**PROBLEM STATEMENT**: Repeat the data. Keep each line identical.

◇ ◇ ◇ ◇ ◇ ◇ ◇

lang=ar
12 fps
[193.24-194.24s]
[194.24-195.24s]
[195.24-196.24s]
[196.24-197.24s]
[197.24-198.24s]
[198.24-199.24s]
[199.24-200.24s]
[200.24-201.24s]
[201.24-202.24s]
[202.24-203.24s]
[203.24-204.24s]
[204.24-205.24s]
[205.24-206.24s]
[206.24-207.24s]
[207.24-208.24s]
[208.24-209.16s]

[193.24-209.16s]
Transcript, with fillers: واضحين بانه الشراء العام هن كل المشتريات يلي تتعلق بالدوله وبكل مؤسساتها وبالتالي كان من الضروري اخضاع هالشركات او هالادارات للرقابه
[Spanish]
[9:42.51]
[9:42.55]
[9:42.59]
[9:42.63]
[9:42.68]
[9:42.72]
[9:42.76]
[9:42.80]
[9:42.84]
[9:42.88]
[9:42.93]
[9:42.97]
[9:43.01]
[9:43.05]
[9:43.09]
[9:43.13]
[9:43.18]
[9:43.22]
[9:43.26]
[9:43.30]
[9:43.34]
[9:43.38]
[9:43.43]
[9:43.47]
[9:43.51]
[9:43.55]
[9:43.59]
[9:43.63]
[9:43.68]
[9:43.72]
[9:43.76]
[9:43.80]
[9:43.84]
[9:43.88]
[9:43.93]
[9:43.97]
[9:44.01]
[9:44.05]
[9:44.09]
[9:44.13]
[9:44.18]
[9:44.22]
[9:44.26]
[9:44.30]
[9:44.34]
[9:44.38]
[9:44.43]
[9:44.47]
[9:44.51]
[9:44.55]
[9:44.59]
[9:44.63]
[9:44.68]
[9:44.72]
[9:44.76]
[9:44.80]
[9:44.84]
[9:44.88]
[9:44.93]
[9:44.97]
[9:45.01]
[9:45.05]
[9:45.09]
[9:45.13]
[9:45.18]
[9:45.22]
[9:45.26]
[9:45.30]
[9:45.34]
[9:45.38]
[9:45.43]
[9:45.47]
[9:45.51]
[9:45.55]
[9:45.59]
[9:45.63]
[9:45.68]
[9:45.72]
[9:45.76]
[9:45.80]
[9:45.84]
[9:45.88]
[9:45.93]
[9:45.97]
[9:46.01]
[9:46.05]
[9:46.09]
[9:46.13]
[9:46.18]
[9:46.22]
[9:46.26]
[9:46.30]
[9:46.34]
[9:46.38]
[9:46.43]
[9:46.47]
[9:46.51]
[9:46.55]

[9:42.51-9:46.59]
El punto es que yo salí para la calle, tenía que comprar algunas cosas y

◇ ◇ ◇ ◇ ◇ ◇ ◇

**TASK RESULT**:
lang=ar
12 fps
[193.24-194.24s]
[194.24-195.24s]
[195.24-196.24s]
[196.24-197.24s]
[197.24-198.24s]
[198.24-199.24s]
[199.24-200.24s]
[200.24-201.24s]
[201.24-202.24s]
[202.24-203.24s]
[203.24-204.24s]
[204.24-205.24s]
[205.24-206.24s]
[206.24-207.24s]
[207.24-208.24s]
[208.24-209.16s]

[193.24-209.16s]
Transcript, with fillers: واضحين بانه الشراء العام هن كل المشتريات يلي تتعلق بالدوله وبكل مؤسساتها وبالتالي كان من الضروري اخضاع هالشركات او هالادارات للرقابه
[Spanish]
[9:42.51]
[9:42.55]
[9:42.59]
[9:42.63]
[9:42.68]
[9:42.72]
[9:42.76]
[9:42.80]
[9:42.84]
[9:42.88]
[9:42.93]
[9:42.97]
[9:43.01]
[9:43.05]
[9:43.09]
[9:43.13]
[9:43.18]
[9:43.22]
[9:43.26]
[9:43.30]
[9:43.34]
[9:43.38]
[9:43.43]
[9:43.47]
[9:43.51]
[9:43.55]
[9:43.59]
[9:43.63]
[9:43.68]
[9:43.72]
[9:43.76]
[9:43.80]
[9:43.84]
[9:43.88]
[9:43.93]
[9:43.97]
[9:44.01]
[9:44.05]
[9:44.09]
[9:44.13]
[9:44.18]
[9:44.22]
[9:44.26]
[9:44.30]
[9:44.34]
[9:44.38]
[9:44.43]
[9:44.47]
[9:44.51]
[9:44.55]
[9:44.59]
[9:44.63]
[9:44.68]
[9:44.72]
[9:44.76]
[9:44.80]
[9:44.84]
[9:44.88]
[9:44.93]
[9:44.97]
[9:45.01]
[9:45.05]
[9:45.09]
[9:45.13]
[9:45.18]
[9:45.22]
[9:45.26]
[9:45.30]
[9:45.34]
[9:45.38]
[9:45.43]
[9:45.47]
[9:45.51]
[9:45.55]
[9:45.59]
[9:45.63]
[9:45.68]
[9:45.72]
[9:45.76]
[9:45.80]
[9:45.84]
[9:45.88]
[9:45.93]
[9:45.97]
[9:46.01]
[9:46.05]
[9:46.09]
[9:46.13]
[9:46.18]
[9:46.22]
[9:46.26]
[9:46.30]
[9:46.34]
[9:46.38]
[9:46.43]
[9:46.47]
[9:46.51]
[9:46.55]

[9:42.51-9:46.59]
El punto es que yo salí para la calle, tenía que comprar algunas cosas y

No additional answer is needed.